McDonnell v Assistant Coroner for West London [2016] EWHC 3078 (Admin)
Leo McDonnell died due to a fatal cardiac arrhythmia. At the time of his death he was prescribed nine items of medication including citalopram, amitriptyline, quinine and codeine. To prescribe citalopram alongside some of these drugs was contraindicated and his prescribed daily dose of citalopram was higher than the recommended maximum. There was a factual dispute between the treating doctors and the claimant regarding these prescriptions. In summary the doctors stated that they had explained the serious risk to the heart and risk of death to him in straightforward terms. The claimant’s evidence was that the doctors had spoken in medical jargon and failed to convey that there was a serious risk. Her position was that the prescribing doctors should not have shifted responsibility by asking the deceased to consent to the continuing over-prescription.

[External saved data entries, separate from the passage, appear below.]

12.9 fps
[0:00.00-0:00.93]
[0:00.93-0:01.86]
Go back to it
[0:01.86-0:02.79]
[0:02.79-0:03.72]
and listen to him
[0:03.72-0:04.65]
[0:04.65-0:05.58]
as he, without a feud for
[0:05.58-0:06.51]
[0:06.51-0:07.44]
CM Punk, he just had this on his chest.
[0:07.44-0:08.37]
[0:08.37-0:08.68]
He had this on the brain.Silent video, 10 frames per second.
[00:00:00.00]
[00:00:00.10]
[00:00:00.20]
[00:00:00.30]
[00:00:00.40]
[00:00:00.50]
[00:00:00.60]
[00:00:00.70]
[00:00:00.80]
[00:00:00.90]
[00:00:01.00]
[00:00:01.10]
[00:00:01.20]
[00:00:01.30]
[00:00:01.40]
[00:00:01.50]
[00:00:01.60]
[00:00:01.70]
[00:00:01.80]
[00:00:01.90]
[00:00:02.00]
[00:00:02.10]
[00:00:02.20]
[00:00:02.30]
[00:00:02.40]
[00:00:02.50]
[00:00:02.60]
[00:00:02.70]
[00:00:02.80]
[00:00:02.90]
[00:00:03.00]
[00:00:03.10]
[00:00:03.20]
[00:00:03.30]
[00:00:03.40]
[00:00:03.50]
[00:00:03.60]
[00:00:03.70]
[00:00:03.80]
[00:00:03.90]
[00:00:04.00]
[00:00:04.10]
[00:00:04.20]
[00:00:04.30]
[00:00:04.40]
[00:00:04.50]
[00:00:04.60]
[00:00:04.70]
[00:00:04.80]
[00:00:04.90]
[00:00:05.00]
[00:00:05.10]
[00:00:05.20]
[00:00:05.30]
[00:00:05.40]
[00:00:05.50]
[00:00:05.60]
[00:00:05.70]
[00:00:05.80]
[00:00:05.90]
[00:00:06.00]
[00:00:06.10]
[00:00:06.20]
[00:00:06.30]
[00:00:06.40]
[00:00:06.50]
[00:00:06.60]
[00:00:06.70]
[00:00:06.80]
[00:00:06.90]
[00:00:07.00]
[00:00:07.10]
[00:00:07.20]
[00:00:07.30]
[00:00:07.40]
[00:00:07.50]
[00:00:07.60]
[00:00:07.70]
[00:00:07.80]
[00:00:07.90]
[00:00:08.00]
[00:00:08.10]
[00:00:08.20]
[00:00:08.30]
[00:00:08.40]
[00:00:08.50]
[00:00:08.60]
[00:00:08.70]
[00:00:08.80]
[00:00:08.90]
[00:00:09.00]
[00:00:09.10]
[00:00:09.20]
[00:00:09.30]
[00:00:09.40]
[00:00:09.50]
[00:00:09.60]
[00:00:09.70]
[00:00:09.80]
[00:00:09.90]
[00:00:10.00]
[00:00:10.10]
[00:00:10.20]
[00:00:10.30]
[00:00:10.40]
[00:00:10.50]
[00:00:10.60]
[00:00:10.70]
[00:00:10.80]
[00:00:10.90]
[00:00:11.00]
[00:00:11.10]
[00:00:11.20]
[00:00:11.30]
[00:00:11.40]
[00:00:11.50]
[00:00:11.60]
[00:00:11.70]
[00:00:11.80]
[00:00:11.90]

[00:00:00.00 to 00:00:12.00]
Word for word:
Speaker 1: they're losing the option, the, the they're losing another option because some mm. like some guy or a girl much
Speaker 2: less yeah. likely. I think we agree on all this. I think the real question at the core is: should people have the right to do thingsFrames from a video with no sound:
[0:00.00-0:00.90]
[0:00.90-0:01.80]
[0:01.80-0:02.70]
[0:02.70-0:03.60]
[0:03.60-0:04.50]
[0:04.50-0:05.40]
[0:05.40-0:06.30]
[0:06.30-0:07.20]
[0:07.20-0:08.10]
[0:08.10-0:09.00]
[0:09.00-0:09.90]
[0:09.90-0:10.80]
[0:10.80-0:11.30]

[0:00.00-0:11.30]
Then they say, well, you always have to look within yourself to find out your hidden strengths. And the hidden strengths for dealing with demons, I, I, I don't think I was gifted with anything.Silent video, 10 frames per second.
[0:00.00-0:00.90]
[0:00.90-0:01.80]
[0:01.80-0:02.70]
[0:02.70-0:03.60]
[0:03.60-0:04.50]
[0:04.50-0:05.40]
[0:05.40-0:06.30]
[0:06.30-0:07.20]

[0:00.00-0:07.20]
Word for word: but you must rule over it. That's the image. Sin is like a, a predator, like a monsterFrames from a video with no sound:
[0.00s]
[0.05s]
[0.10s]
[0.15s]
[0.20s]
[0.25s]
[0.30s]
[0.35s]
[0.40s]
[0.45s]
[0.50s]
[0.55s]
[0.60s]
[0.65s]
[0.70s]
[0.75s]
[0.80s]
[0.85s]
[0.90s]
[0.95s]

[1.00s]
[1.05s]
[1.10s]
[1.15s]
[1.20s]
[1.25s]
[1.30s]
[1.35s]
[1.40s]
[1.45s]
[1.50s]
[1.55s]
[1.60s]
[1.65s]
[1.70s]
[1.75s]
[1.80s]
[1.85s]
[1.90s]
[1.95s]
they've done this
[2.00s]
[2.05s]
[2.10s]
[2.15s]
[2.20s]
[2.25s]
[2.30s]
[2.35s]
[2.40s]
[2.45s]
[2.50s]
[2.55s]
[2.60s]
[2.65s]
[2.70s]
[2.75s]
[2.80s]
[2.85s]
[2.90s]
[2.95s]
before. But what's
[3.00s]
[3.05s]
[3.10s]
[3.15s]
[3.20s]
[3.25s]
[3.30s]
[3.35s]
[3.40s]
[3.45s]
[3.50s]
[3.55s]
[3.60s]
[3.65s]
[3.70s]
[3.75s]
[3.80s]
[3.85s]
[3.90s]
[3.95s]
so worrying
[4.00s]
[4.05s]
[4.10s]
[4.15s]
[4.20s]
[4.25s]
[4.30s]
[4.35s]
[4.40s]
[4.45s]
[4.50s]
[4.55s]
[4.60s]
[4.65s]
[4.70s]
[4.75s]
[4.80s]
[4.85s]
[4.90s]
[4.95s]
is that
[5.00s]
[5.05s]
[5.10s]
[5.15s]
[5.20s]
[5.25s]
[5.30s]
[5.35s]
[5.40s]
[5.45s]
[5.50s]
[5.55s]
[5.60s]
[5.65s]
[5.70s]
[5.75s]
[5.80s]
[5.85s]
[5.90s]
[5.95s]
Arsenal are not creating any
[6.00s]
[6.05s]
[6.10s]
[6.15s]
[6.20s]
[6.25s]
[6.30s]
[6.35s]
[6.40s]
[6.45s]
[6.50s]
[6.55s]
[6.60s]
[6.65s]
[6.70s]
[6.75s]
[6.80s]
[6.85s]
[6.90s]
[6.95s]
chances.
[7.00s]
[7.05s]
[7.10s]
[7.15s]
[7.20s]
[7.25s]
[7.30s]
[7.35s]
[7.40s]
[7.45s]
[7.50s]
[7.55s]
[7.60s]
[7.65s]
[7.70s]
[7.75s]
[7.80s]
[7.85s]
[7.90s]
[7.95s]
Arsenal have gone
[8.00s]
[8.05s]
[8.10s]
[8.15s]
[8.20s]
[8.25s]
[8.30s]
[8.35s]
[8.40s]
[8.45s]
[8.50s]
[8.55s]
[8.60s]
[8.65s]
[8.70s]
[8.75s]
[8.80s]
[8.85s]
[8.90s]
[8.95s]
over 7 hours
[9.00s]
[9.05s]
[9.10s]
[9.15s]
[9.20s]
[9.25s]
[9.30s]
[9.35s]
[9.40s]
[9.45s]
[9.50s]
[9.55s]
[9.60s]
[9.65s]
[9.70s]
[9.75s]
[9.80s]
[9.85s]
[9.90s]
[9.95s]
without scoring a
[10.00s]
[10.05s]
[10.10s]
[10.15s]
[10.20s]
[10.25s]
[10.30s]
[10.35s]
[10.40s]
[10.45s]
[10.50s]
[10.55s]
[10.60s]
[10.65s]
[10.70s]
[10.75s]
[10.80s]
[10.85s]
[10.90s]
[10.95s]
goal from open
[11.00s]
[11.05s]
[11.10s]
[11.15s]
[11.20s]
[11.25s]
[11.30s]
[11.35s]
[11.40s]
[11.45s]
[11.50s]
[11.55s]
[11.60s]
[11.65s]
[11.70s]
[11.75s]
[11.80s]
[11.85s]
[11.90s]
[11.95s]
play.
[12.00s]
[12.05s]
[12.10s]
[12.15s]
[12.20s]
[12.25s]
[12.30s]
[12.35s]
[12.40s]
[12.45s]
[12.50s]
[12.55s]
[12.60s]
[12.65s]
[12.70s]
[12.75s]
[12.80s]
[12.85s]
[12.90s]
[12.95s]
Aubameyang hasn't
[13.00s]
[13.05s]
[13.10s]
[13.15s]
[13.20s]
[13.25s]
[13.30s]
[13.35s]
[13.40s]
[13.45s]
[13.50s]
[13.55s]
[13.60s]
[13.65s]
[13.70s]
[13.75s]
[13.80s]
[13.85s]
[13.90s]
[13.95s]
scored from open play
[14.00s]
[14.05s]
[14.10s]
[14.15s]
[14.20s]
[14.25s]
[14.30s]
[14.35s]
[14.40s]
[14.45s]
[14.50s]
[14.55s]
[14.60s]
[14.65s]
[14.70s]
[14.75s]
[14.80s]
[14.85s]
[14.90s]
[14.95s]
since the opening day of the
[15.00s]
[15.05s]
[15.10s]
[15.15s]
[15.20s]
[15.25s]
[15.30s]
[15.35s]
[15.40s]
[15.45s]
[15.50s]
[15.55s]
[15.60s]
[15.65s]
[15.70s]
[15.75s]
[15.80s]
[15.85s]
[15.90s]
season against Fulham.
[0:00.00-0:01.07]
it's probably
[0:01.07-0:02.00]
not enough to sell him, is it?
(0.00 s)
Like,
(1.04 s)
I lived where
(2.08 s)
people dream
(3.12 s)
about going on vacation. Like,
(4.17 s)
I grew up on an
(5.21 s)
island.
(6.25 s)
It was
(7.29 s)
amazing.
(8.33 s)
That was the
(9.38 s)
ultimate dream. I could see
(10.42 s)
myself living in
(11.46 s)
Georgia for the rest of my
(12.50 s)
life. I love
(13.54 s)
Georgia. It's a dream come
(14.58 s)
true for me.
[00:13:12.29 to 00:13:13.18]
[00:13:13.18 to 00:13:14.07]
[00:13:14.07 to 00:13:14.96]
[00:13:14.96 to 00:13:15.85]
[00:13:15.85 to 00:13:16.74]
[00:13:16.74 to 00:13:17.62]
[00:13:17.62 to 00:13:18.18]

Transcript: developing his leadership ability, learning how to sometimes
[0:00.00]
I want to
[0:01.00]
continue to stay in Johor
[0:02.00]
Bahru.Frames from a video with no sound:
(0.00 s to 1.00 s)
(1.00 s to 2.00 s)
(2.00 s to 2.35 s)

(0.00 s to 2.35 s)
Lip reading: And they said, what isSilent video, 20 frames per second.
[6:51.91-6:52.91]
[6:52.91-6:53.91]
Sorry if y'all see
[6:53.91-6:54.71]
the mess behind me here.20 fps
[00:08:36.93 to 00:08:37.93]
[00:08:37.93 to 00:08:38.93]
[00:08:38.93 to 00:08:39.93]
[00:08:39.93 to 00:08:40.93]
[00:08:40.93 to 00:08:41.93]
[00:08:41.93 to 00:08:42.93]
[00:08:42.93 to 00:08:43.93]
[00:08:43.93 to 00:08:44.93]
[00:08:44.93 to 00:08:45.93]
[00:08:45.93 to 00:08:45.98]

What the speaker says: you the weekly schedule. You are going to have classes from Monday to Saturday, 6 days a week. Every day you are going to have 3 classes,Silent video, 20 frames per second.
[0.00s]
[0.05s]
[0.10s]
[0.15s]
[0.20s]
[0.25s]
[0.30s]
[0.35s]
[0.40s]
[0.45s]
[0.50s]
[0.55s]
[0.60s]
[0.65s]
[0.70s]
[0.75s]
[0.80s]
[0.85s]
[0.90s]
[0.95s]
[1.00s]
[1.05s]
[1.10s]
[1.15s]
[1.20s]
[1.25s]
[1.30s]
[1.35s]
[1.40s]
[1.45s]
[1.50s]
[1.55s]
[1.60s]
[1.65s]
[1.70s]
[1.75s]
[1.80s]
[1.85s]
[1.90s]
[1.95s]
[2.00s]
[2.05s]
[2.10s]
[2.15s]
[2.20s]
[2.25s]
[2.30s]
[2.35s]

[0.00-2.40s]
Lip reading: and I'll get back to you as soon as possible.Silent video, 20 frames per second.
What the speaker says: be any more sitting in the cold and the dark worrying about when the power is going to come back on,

There were two main candidates for the cause of Mr McDonnell’s death. The first was the mixture of medication he was taking and the role of the 15 codeine tablets he had taken on the day of his death. The second was a vaso-vagal event. The Assistant Coroner found that the death was from a combination of both potential causes, citing a “fatal cardiac arrhythmia triggered by a vaso-vagal event in the presence of excessive codeine, together with citalopram, amitriptyline and quinine at levels consistent with prescribed medication.” She concluded the death was by “misadventure”.
Mr McDonnell’s widow was not satisfied with these findings or the narrative conclusion and so applied under s.13 Coroners Act 1988 to quash the inquest. She argued that the coroner was not entitled to have found that an overdose of codeine contributed to death, as this was inconsistent with the post mortem evidence, nor to have found that the deceased had given his consent to the citalopram being prescribed alongside the other contraindicated medication.
Her challenge failed:
“That a different coroner might take a different view of the evidence does not mean that it is in the interests of justice to hold a new inquest.”